Consequence Defense: Application Security for the GenAI Age

Modern web application security operates under a basic asymmetry. Defense only succeeds when every relevant safeguard holds - but an attack succeeds when any single control fails. Think of a building with many doors and windows: defenders must keep them all secure, all the time; an intruder needs just one that’s ajar. This imbalance is amplified by practical constraints. Attackers choose the time, target surface, and method that suit them best - an overlooked API, a weekend change window, an unusual request sequence - while defenders are bound by customer experience, change control, and regulatory duties.
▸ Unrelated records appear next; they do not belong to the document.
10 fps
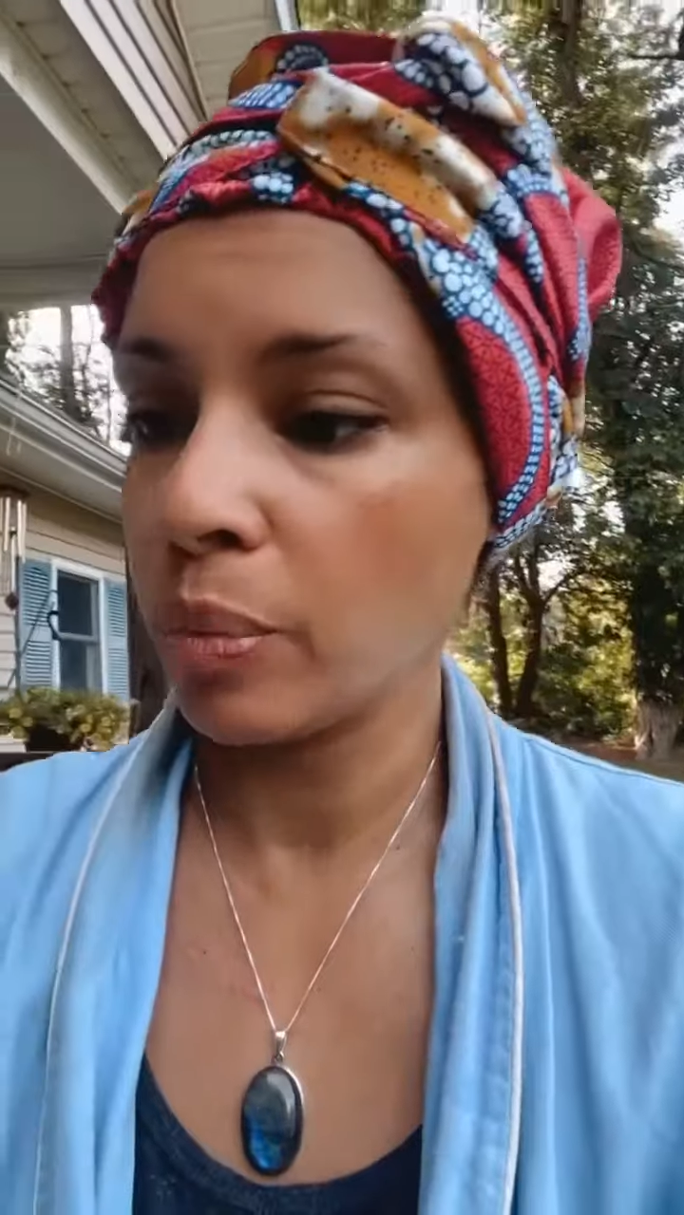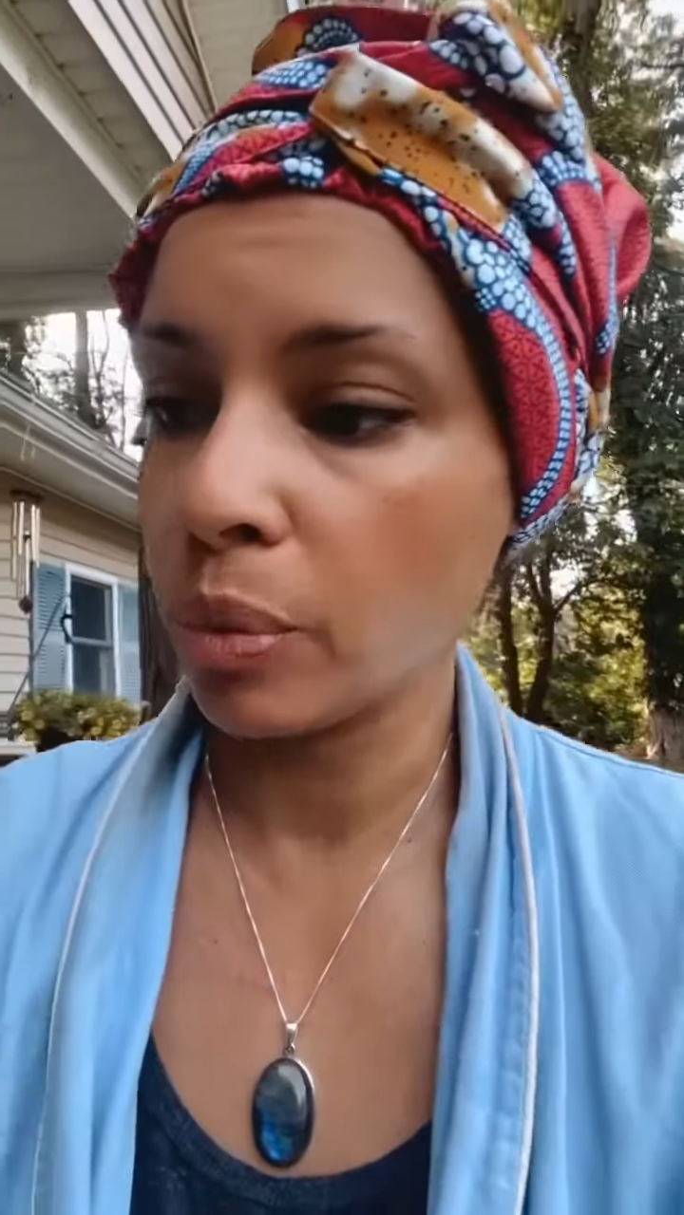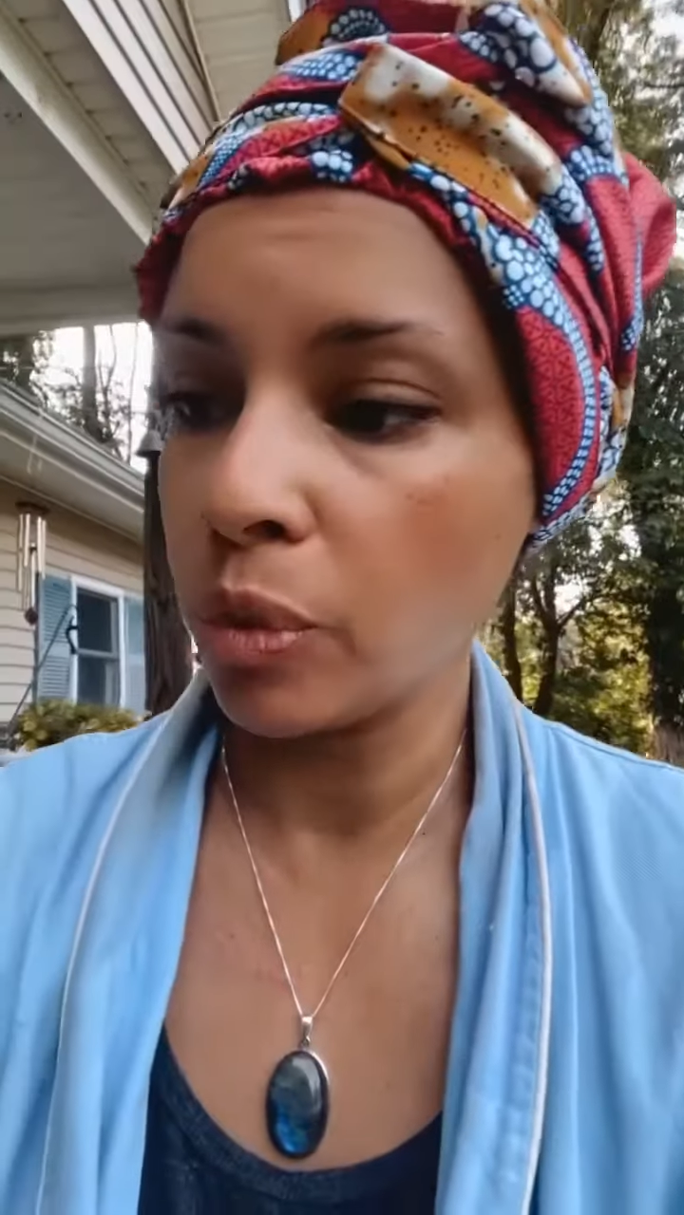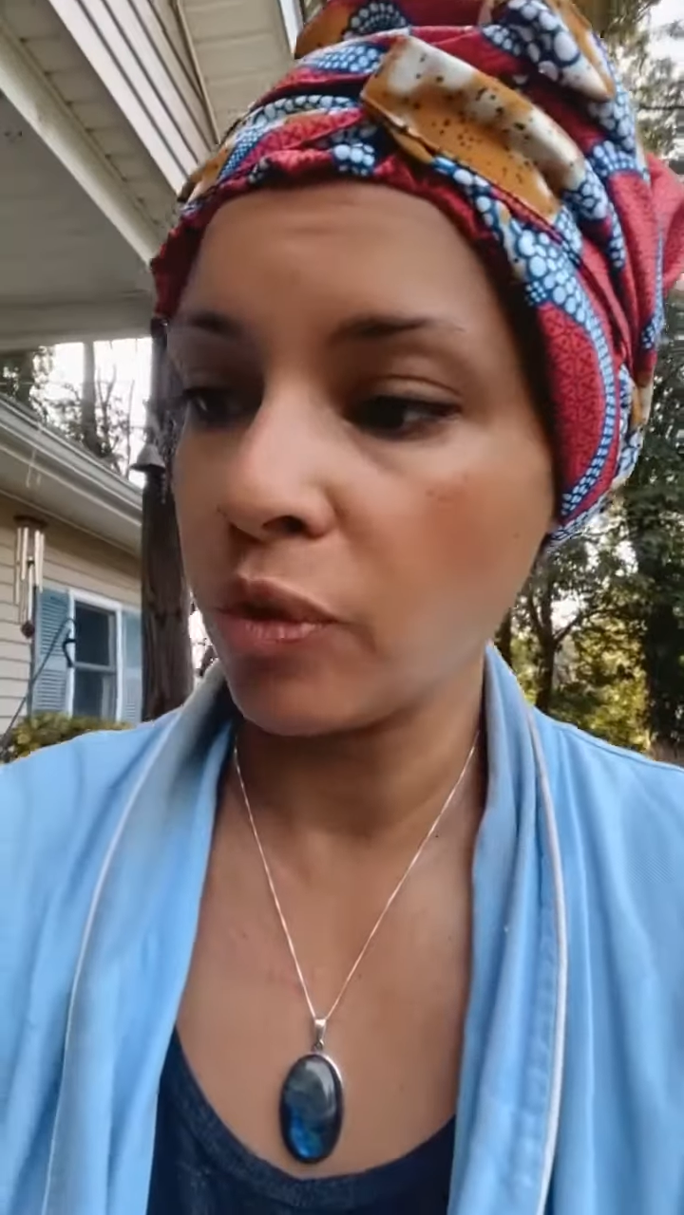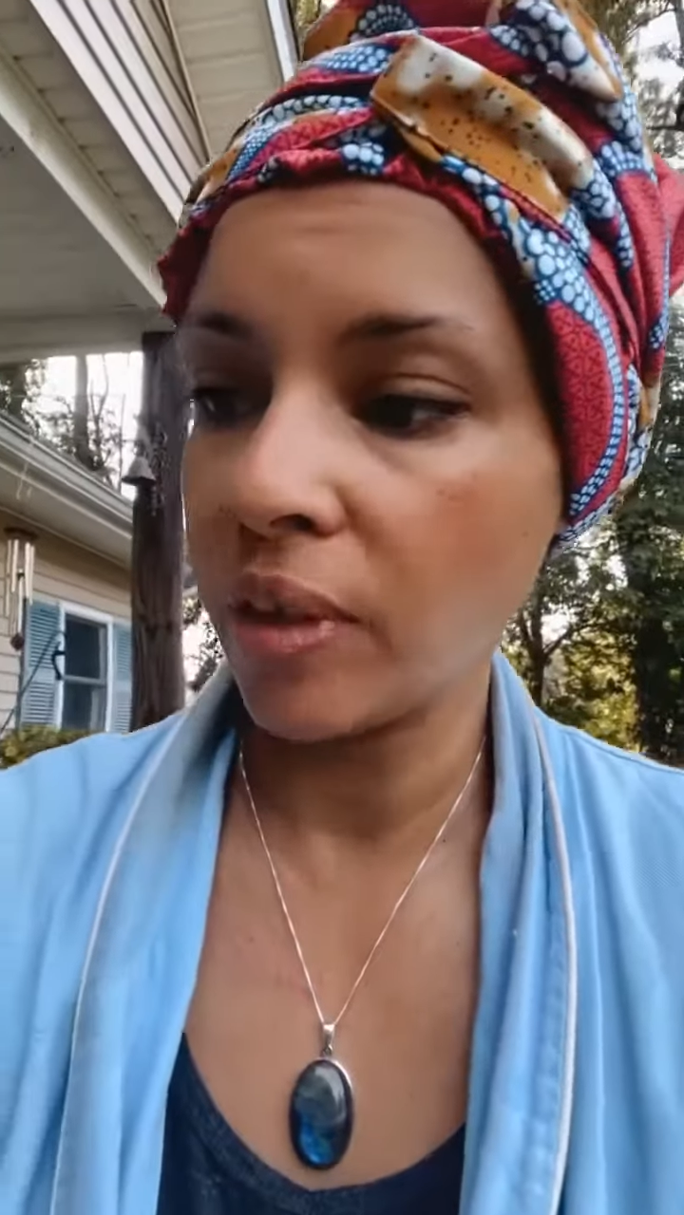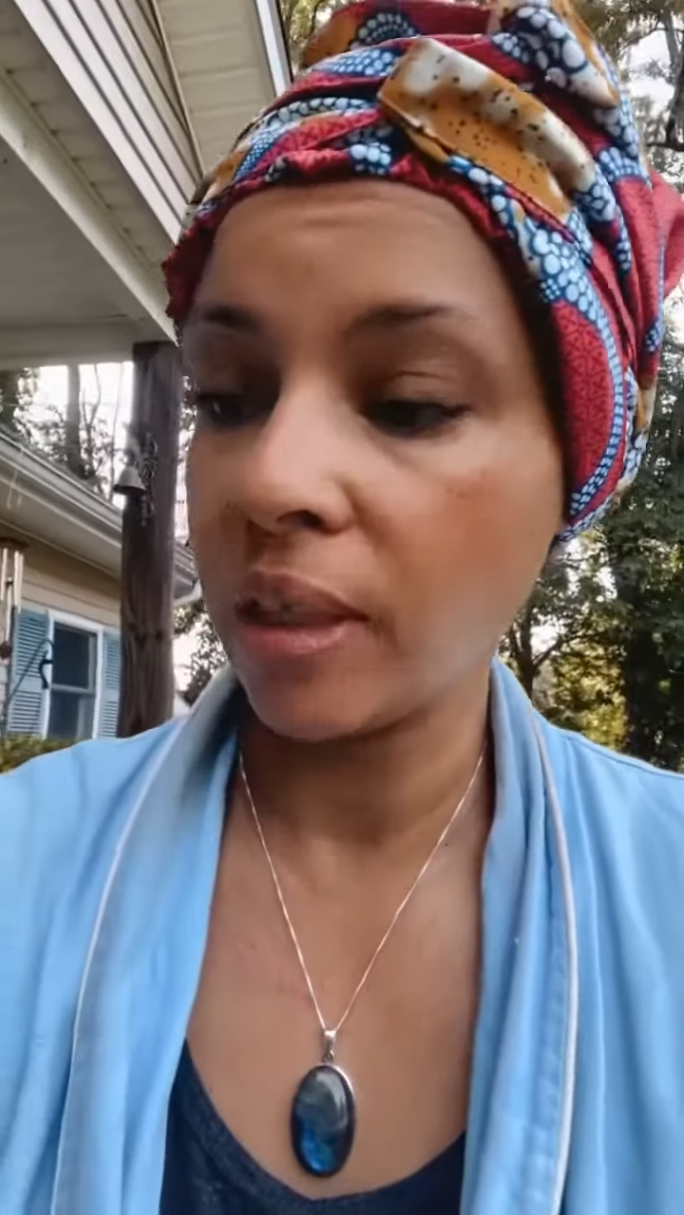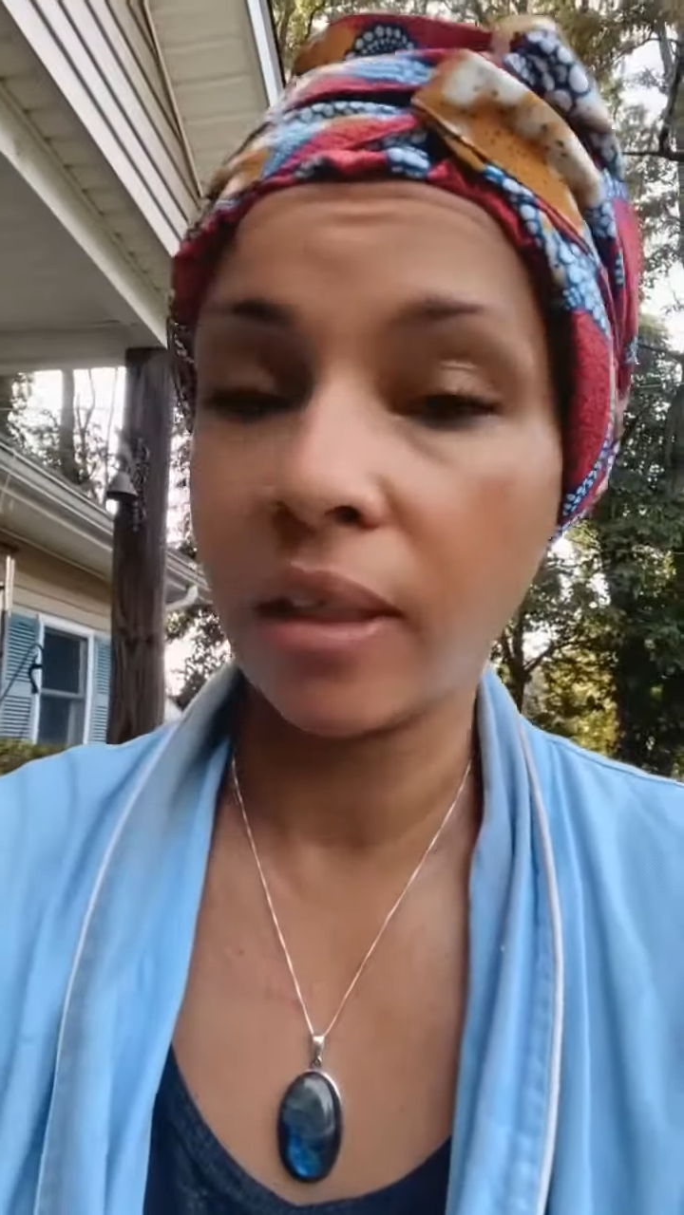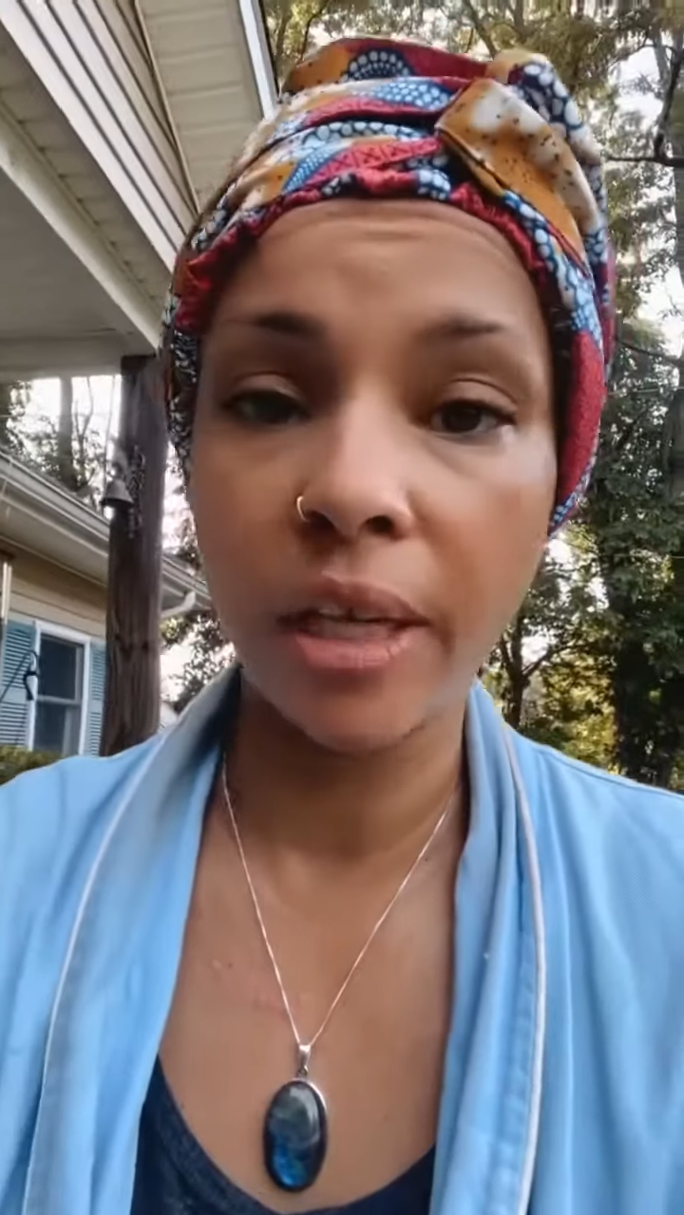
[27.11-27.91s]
proven that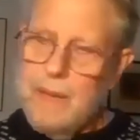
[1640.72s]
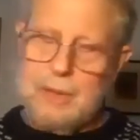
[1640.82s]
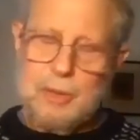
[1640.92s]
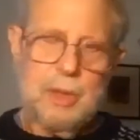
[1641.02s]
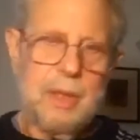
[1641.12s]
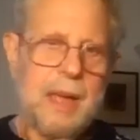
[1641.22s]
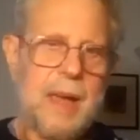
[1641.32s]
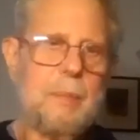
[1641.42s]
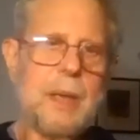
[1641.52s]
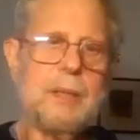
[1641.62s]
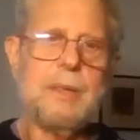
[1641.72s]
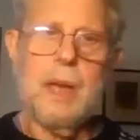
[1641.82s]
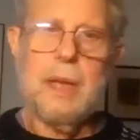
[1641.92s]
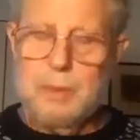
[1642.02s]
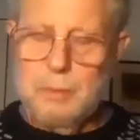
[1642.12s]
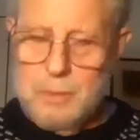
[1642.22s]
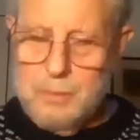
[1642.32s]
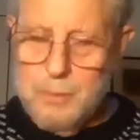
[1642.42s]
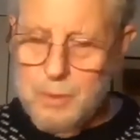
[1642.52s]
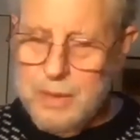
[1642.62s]
actually gave my son, who
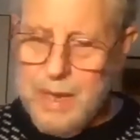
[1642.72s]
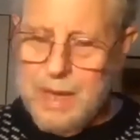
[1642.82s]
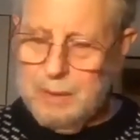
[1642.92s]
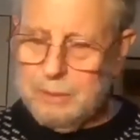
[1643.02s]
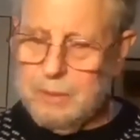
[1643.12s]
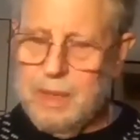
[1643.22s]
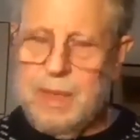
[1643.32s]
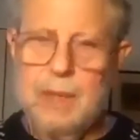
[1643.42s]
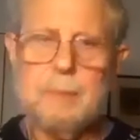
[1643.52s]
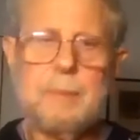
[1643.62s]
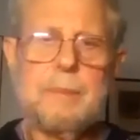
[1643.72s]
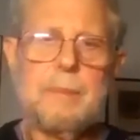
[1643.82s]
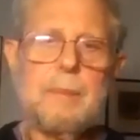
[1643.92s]
was born out there,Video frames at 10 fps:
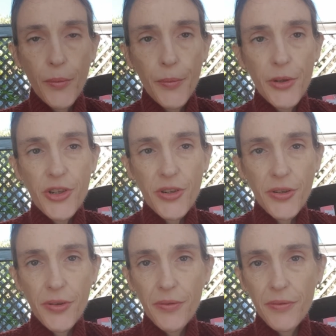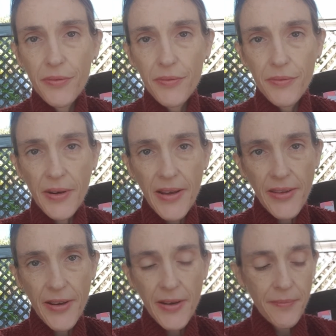Would you
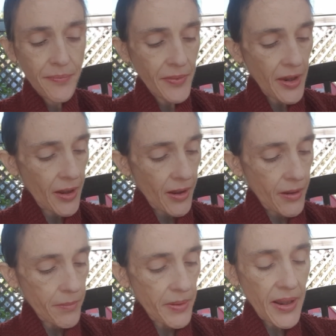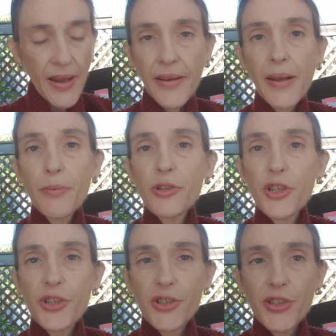rather be unable to
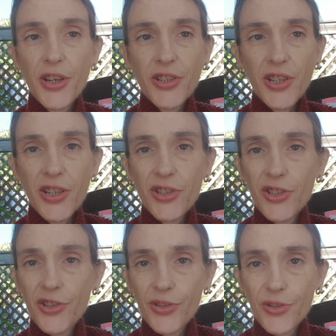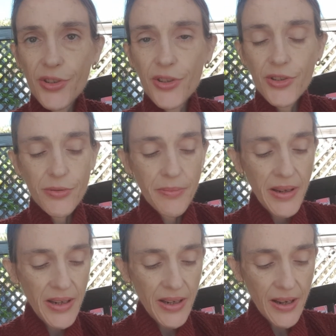use search engines or social
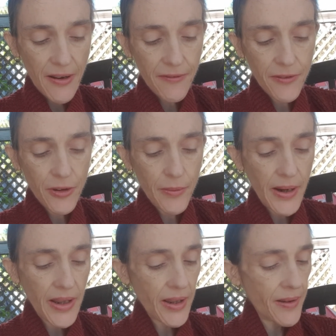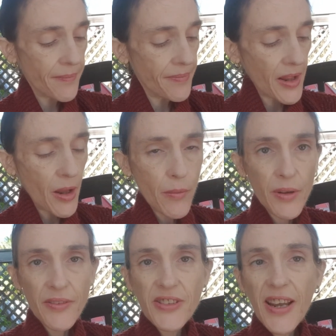media for a week?
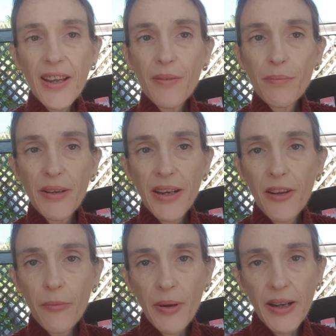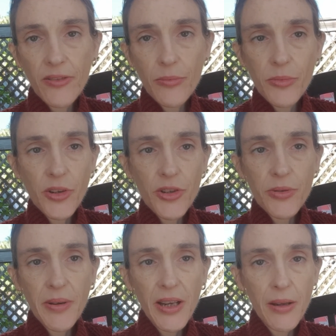Well, I've taken plenty of breaks from social
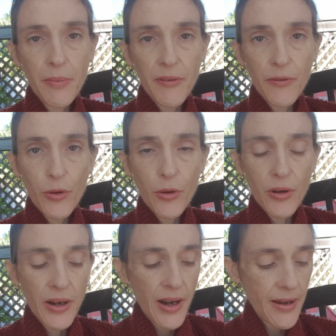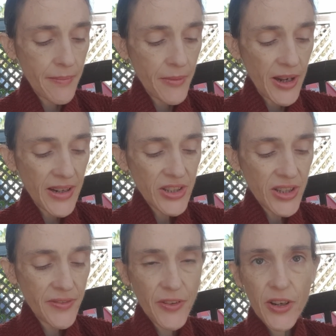media before. I
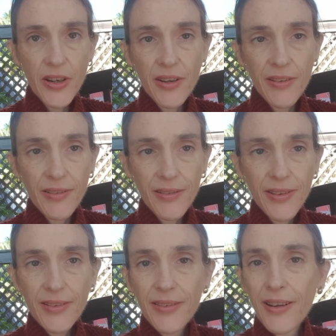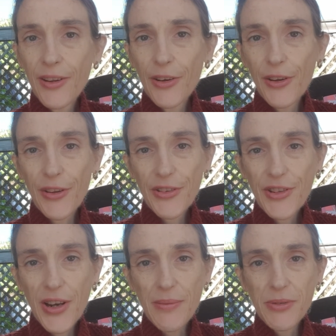actually find it a lot of the
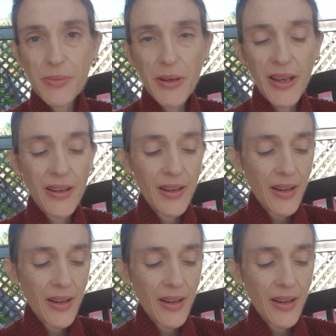time to be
Generative AI accelerates both sides of the equation, though as we'll see it amplifies the asymmetry between attack and defense. It helps attackers by turning slow, manual probing into rapid, low-cost experimentation: payloads are rewritten endlessly, request sequences reshuffled, reconnaissance automated, and feedback signals harvested to guide the next try. It helps defenders and classifiers too: models summarize noisy telemetry, spot weak patterns across services, generate safer test cases and fuzzers, and even draft compensating rules more quickly. Yet the underlying imbalance remains - and is magnified - because attackers still choose timing, surface and method, while defenders remain bound by change control, customer experience and governance. Even as detection quality rises, the volume and diversity of attempts rise more quickly, giving adversaries more chances to find the one weak point that matters.